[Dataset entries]

——————

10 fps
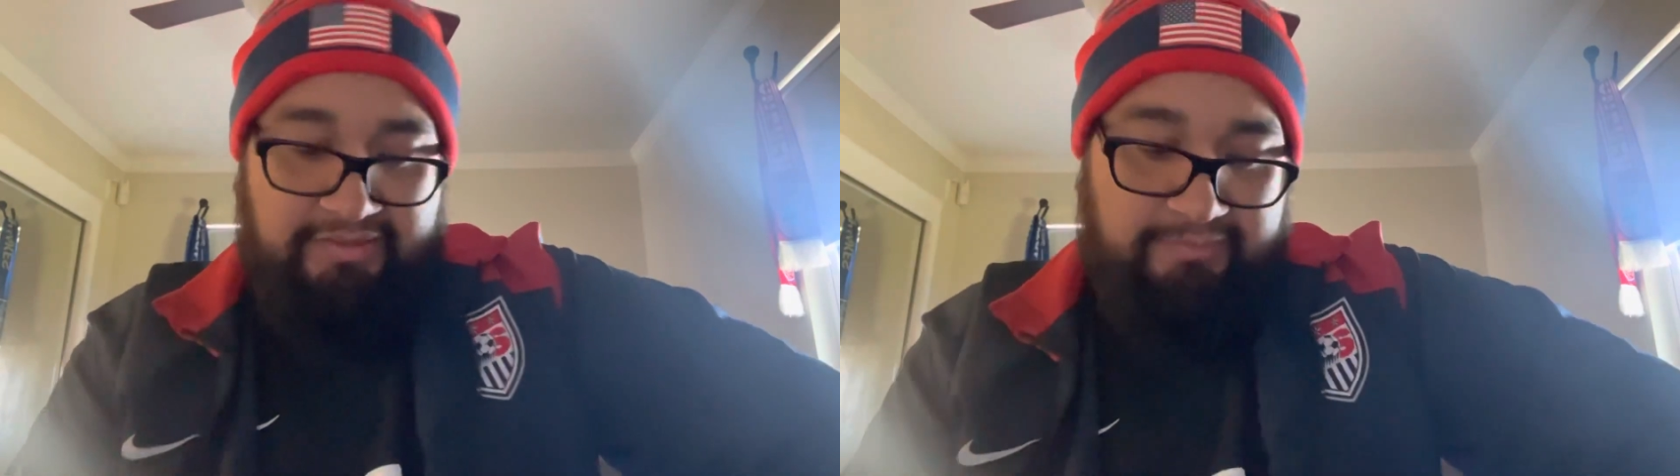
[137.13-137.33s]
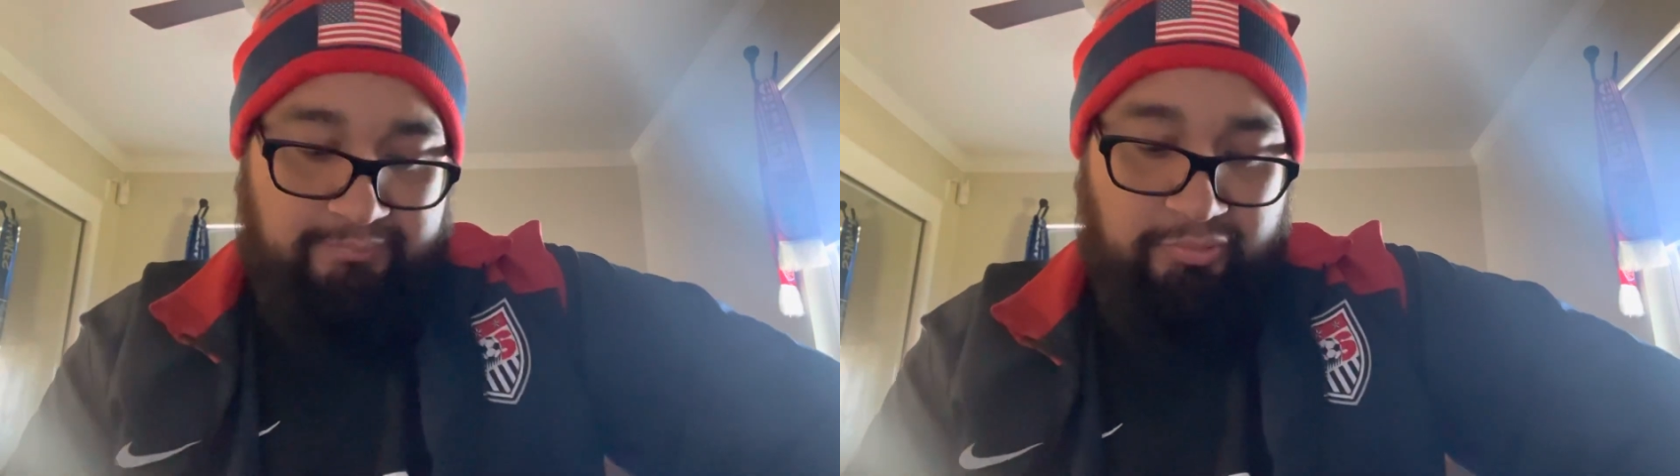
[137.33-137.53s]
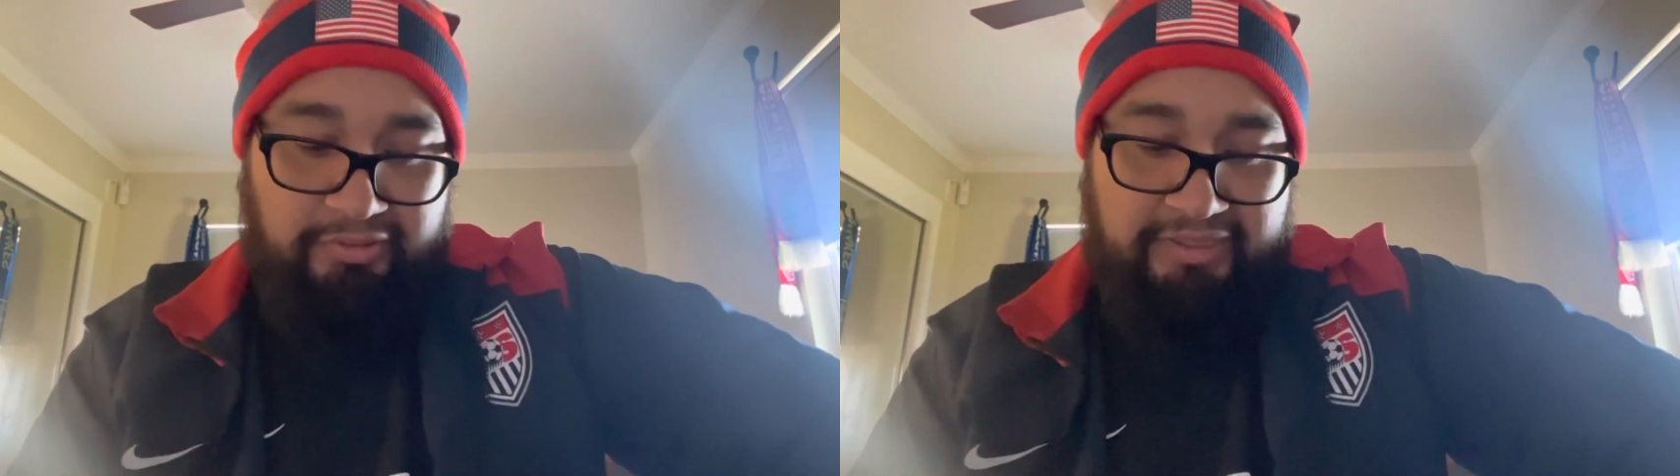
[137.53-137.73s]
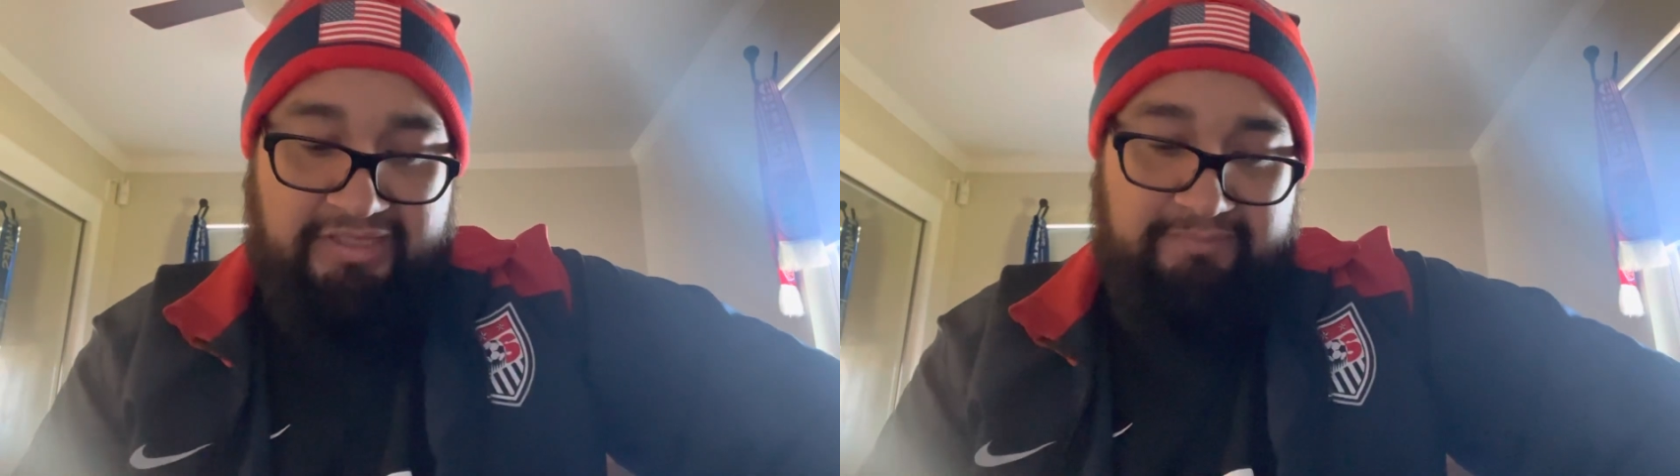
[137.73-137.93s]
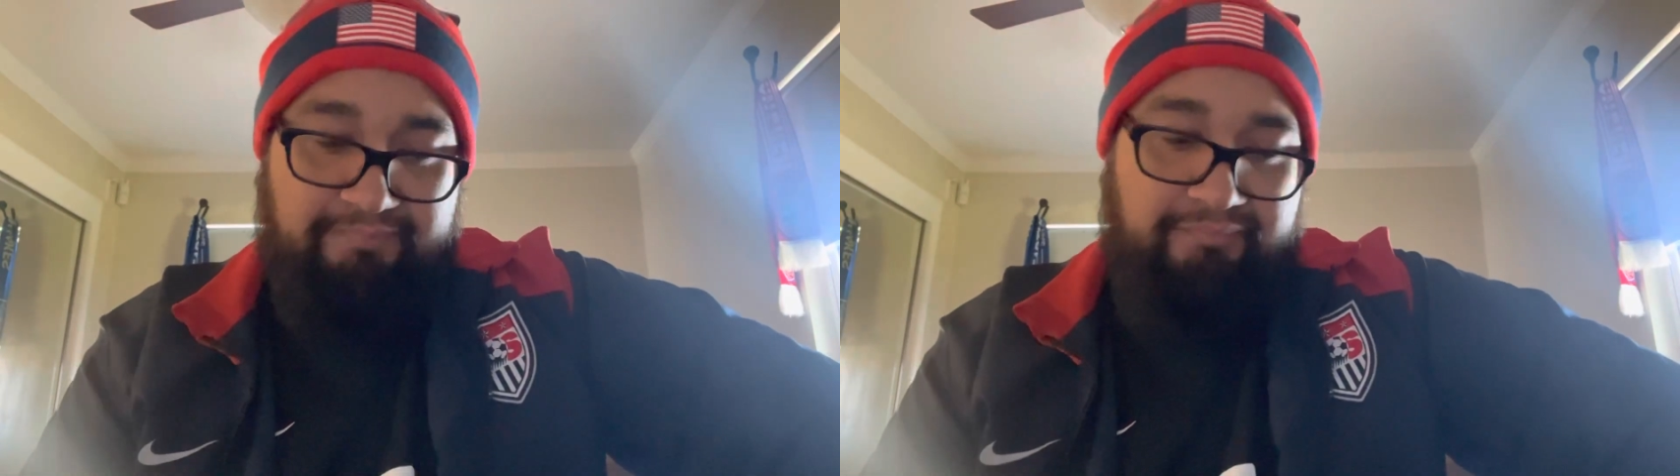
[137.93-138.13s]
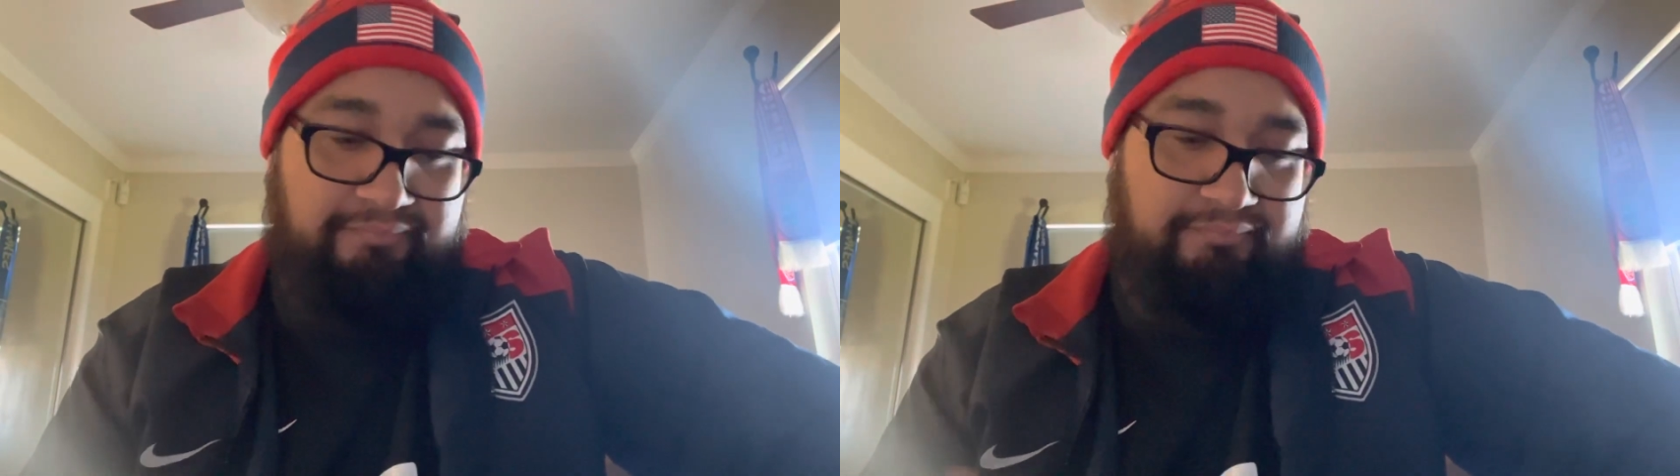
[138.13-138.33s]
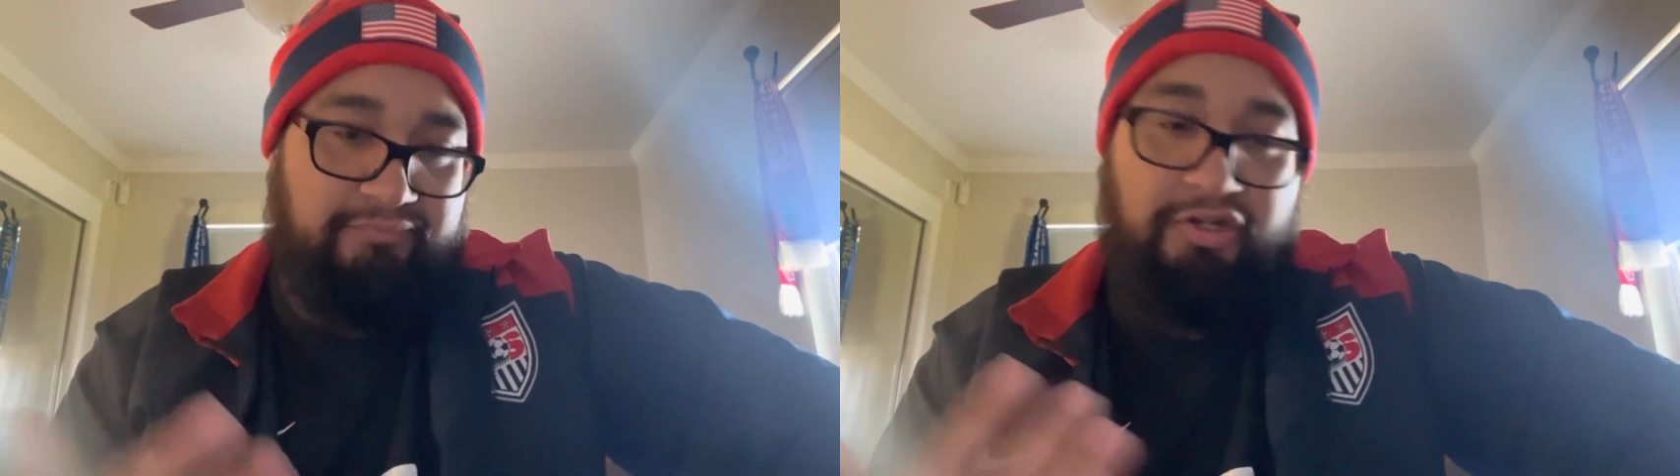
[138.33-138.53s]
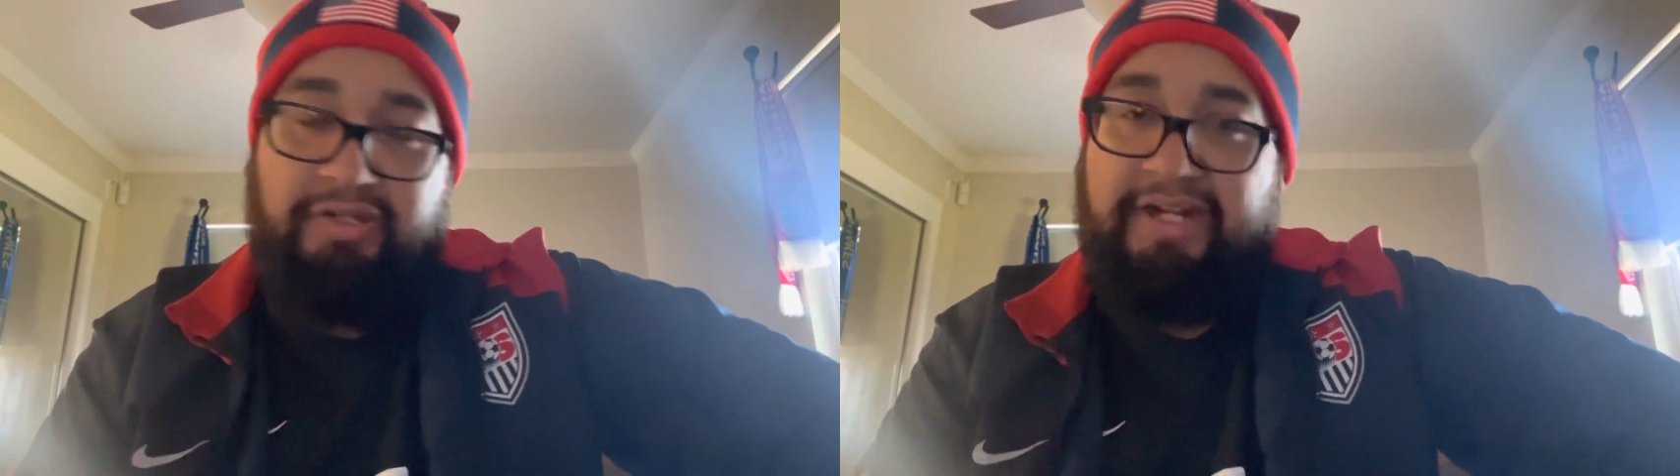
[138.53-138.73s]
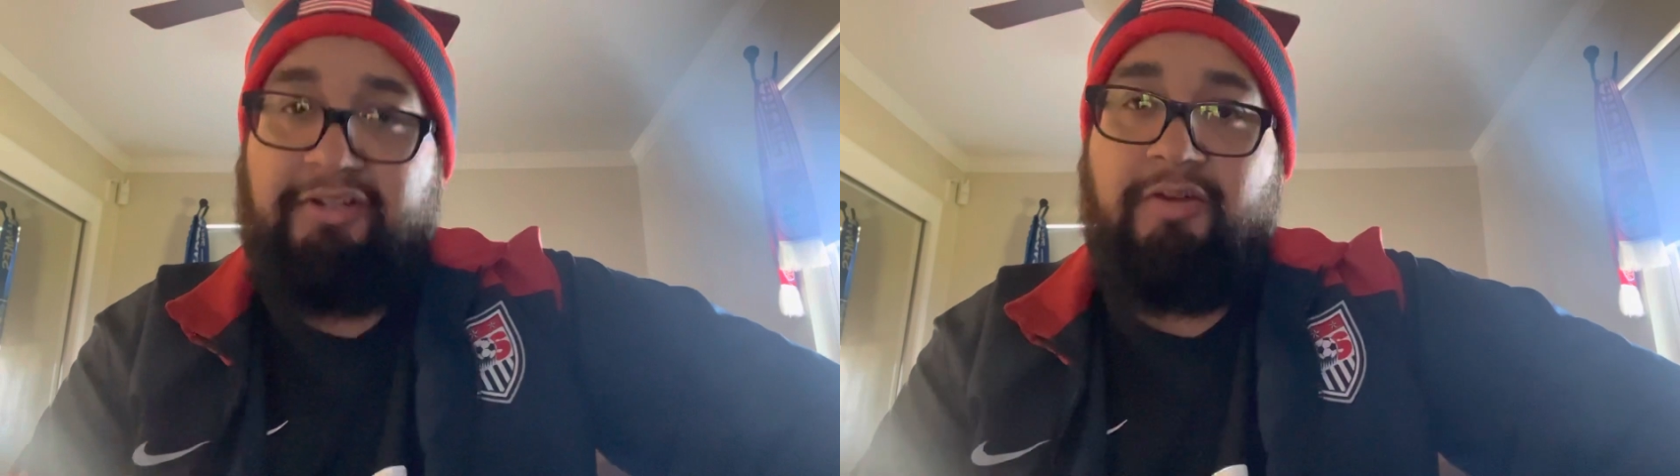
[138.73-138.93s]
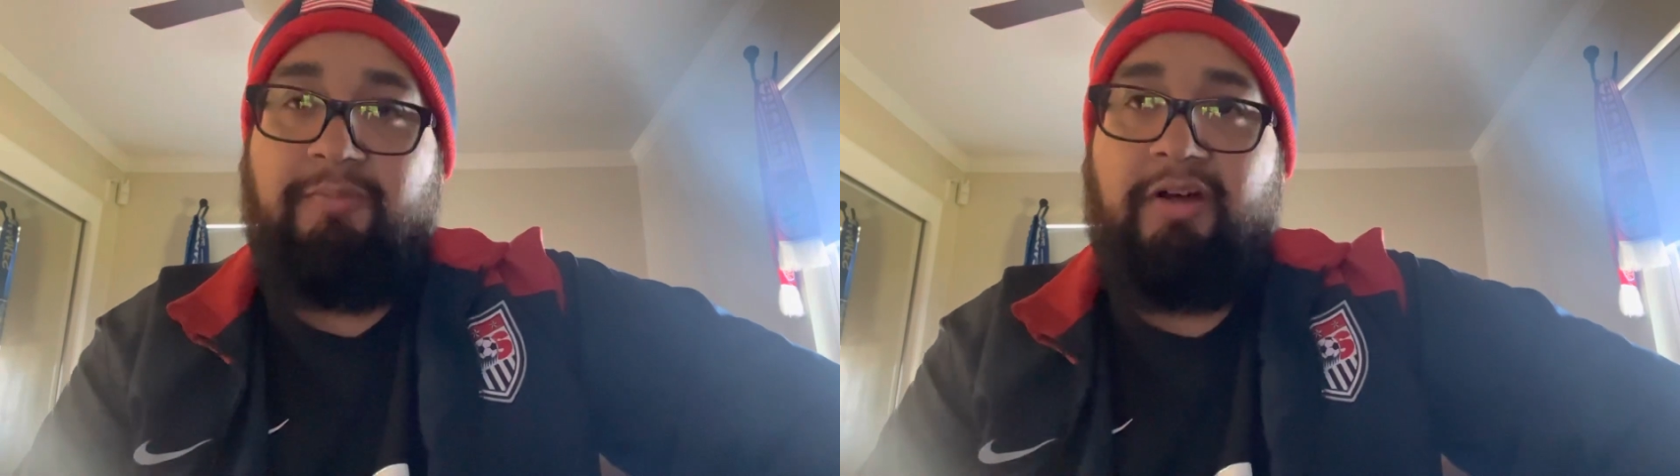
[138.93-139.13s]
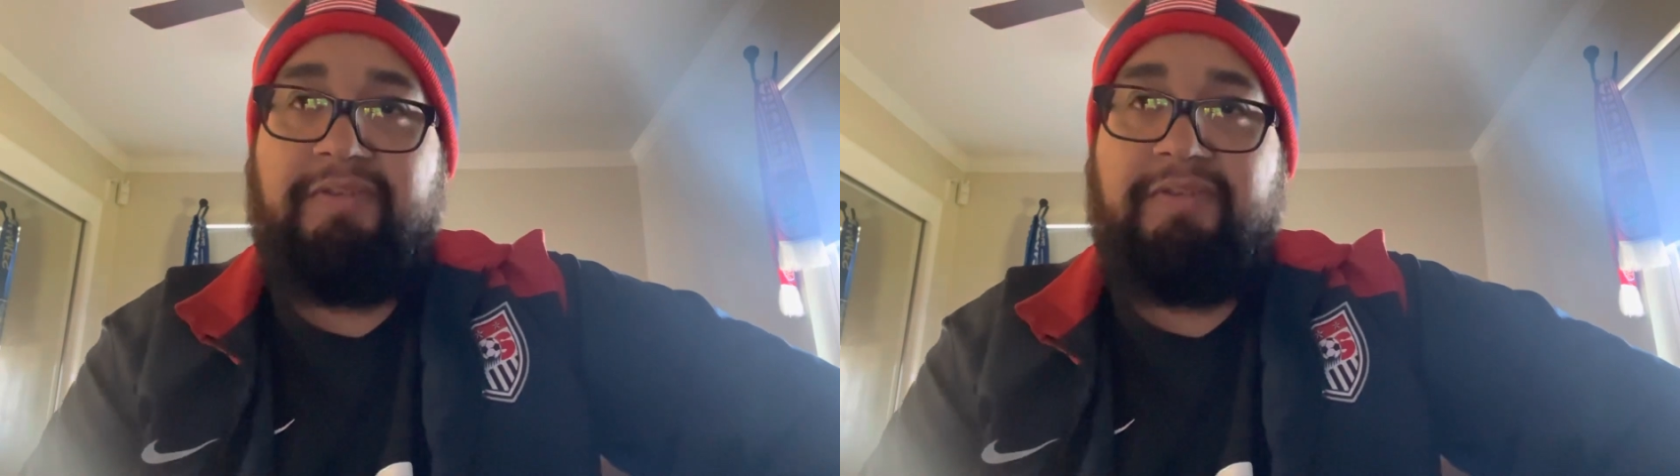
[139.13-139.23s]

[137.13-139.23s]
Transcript: Pooley, he had to come off.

——————

◆ Goal of the exercise
Repeat the data above exactly, leaving out any pictures it holds.

◆ Exercise output
10 fps
[137.13-137.33s]
[137.33-137.53s]
[137.53-137.73s]
[137.73-137.93s]
[137.93-138.13s]
[138.13-138.33s]
[138.33-138.53s]
[138.53-138.73s]
[138.73-138.93s]
[138.93-139.13s]
[139.13-139.23s]

[137.13-139.23s]
Transcript: Pooley, he had to come off.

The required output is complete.